Write out every record below exactly, leaving the pictures out.

» Collected data entries
┄┄┄┄┄┄┄┄┄┄

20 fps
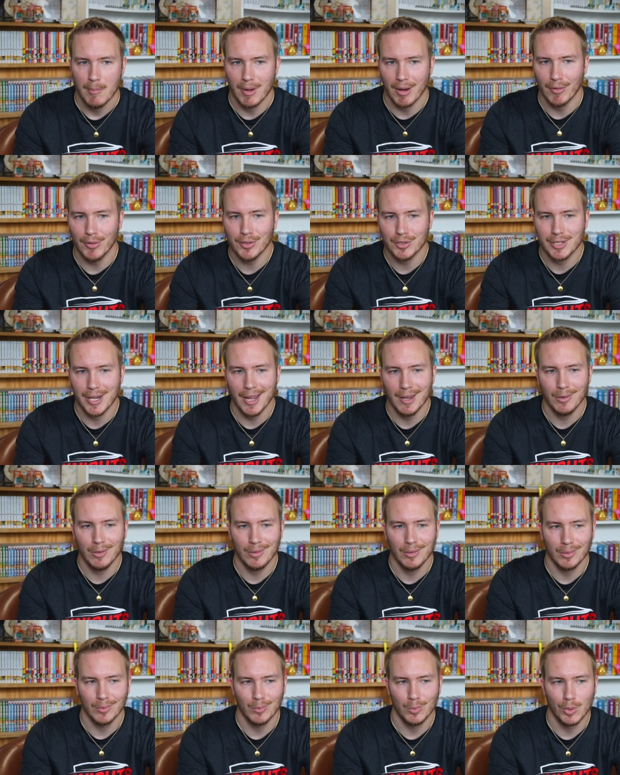my other
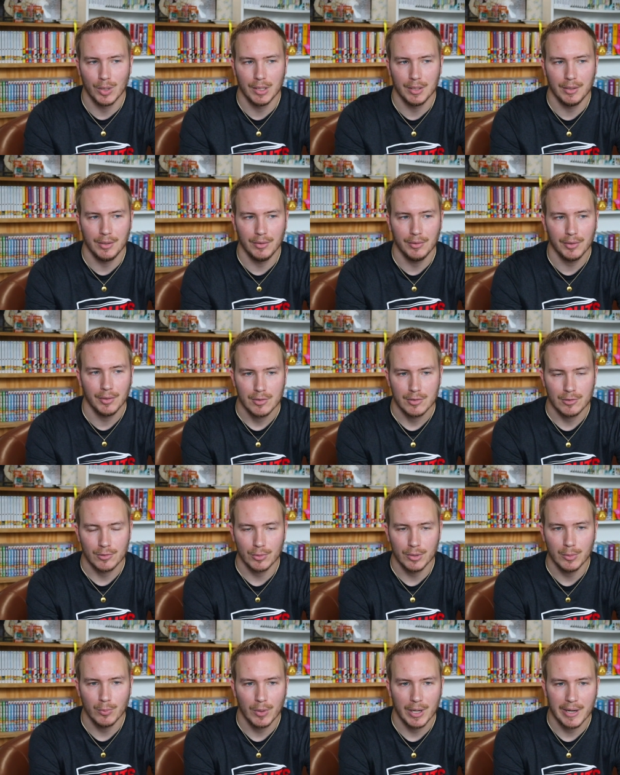channel was
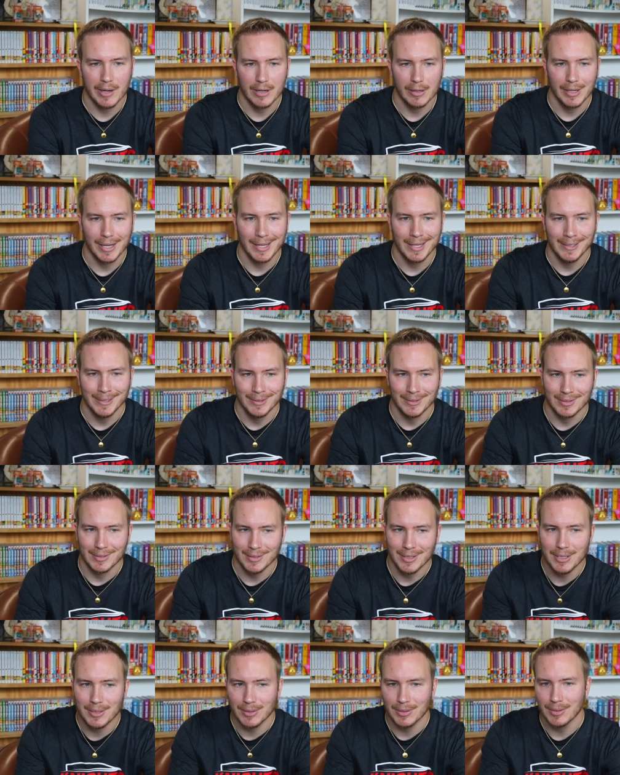streetwear and
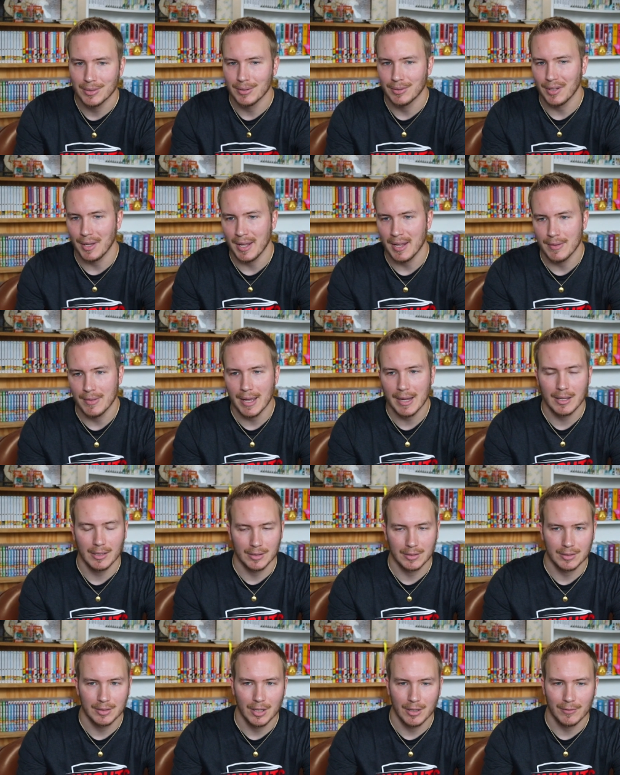sneakers and that kind
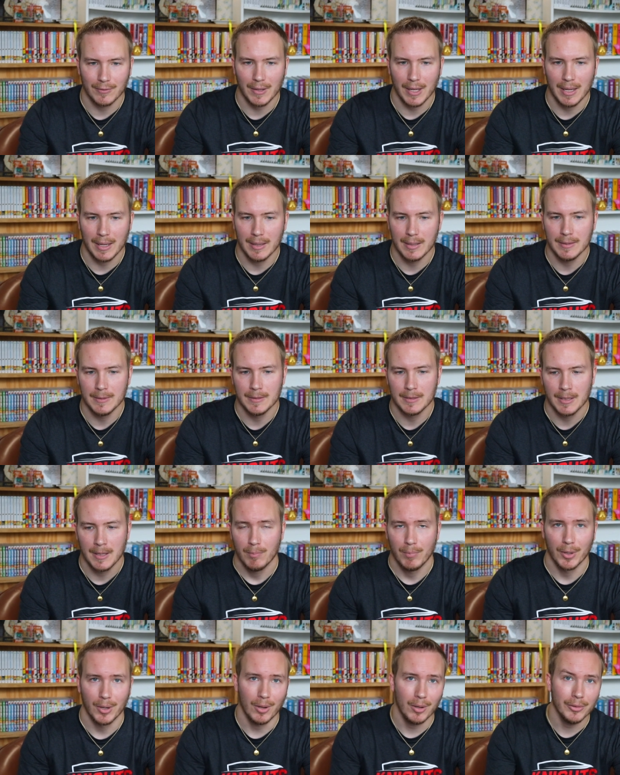of stuff. And
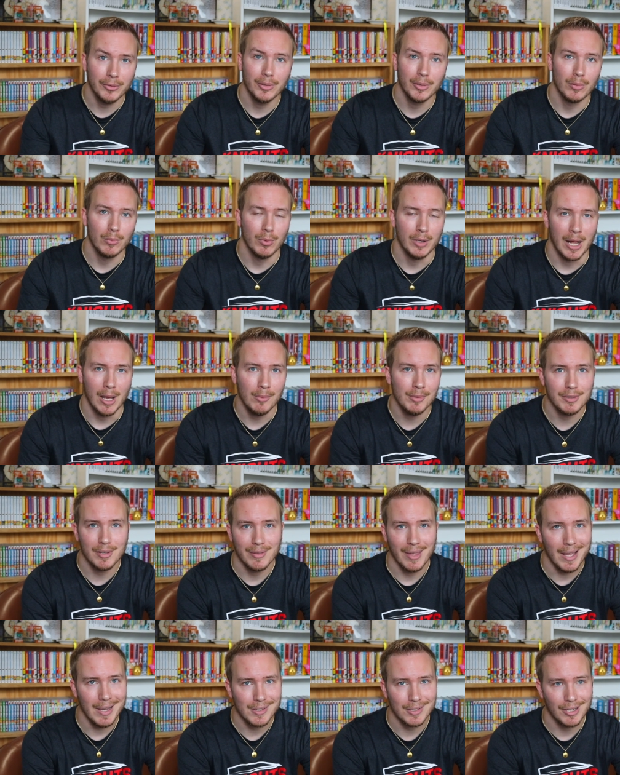But also, when I was on
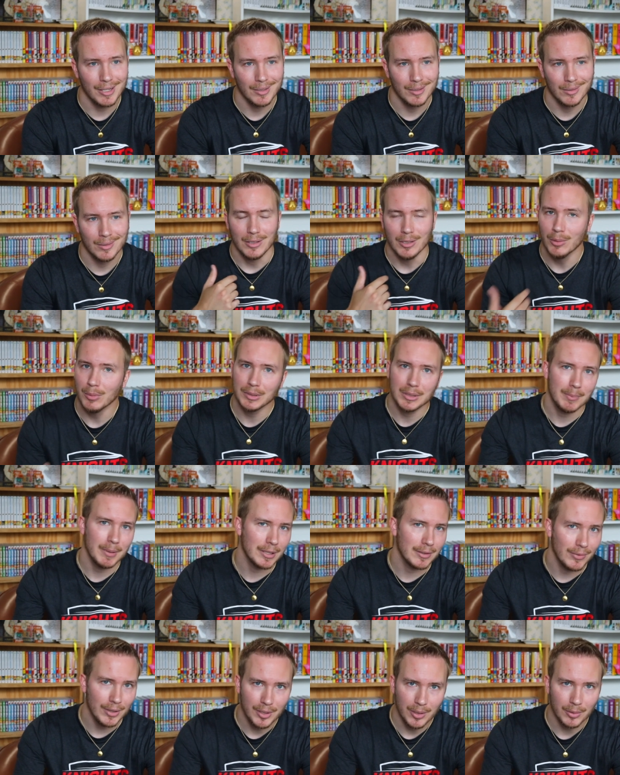that channel, you know what the
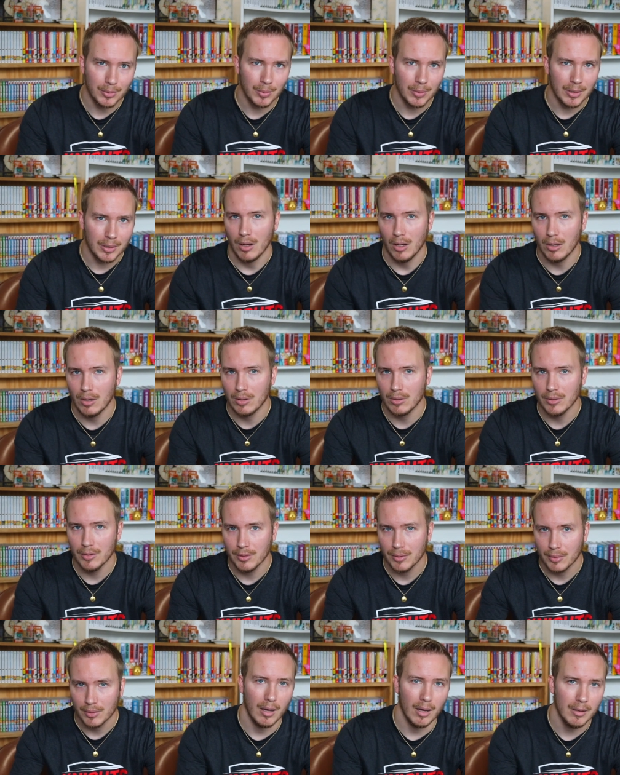best videos were?
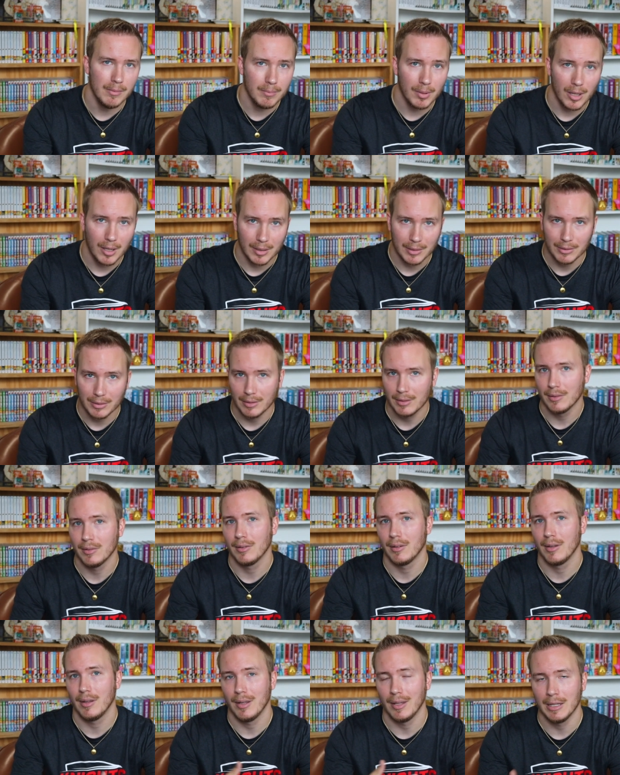Hauls,
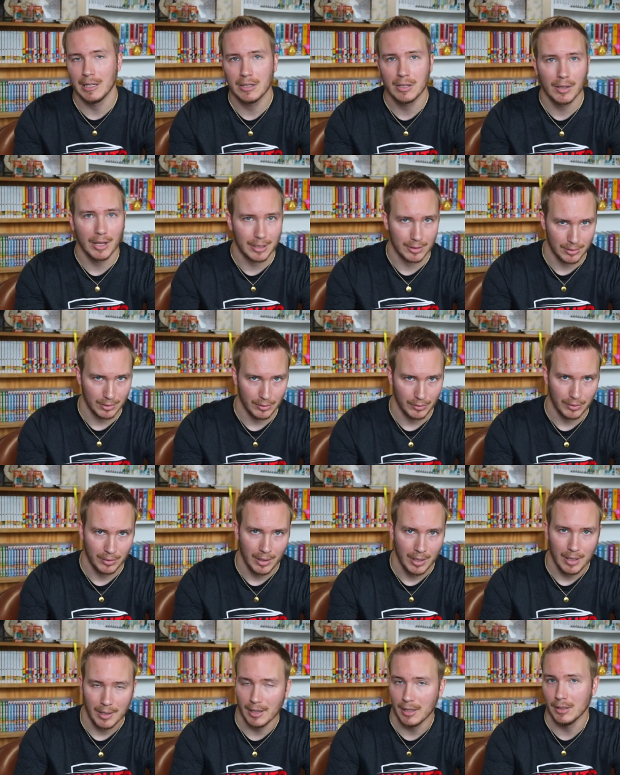unboxings, and collections.
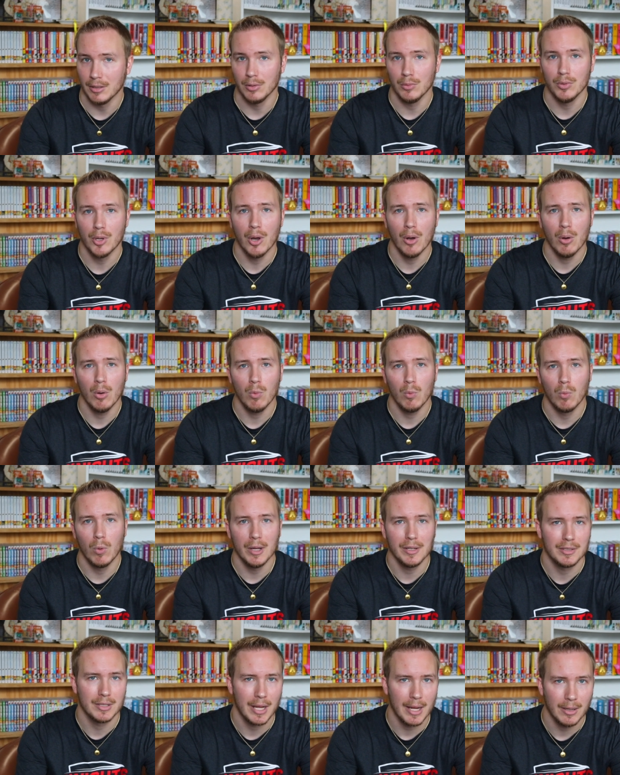And you know
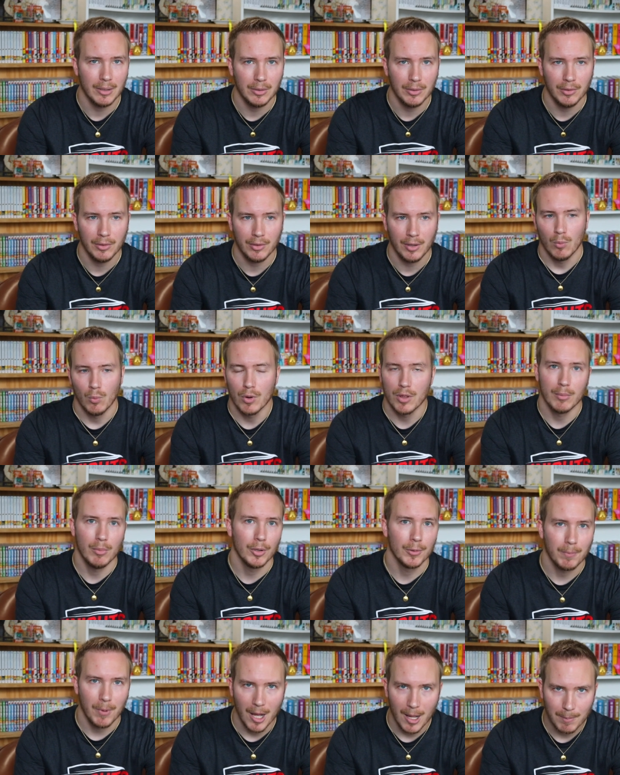what channels were the
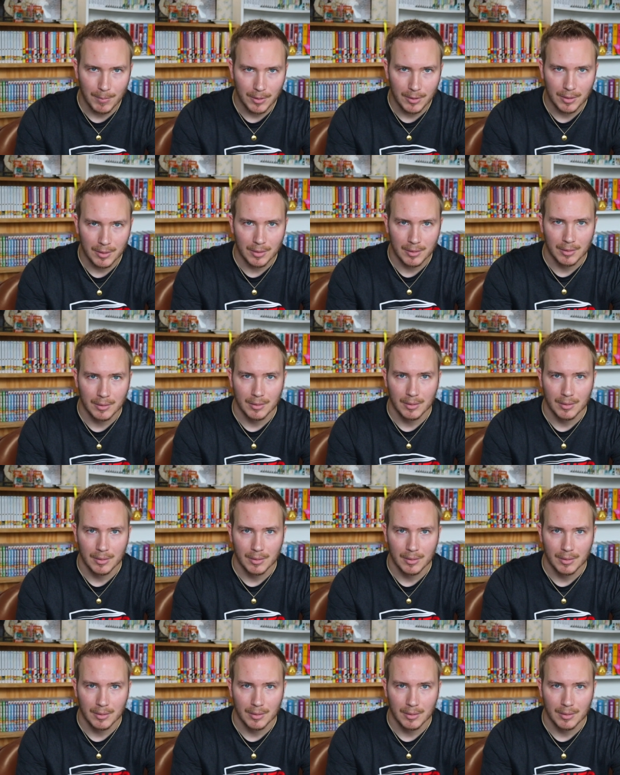most popular?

┄┄┄┄┄┄┄┄┄┄

» RESULT
20 fps
my other
channel was
streetwear and
sneakers and that kind
of stuff. And
But also, when I was on
that channel, you know what the
best videos were?
Hauls,
unboxings, and collections.
And you know
what channels were the
most popular?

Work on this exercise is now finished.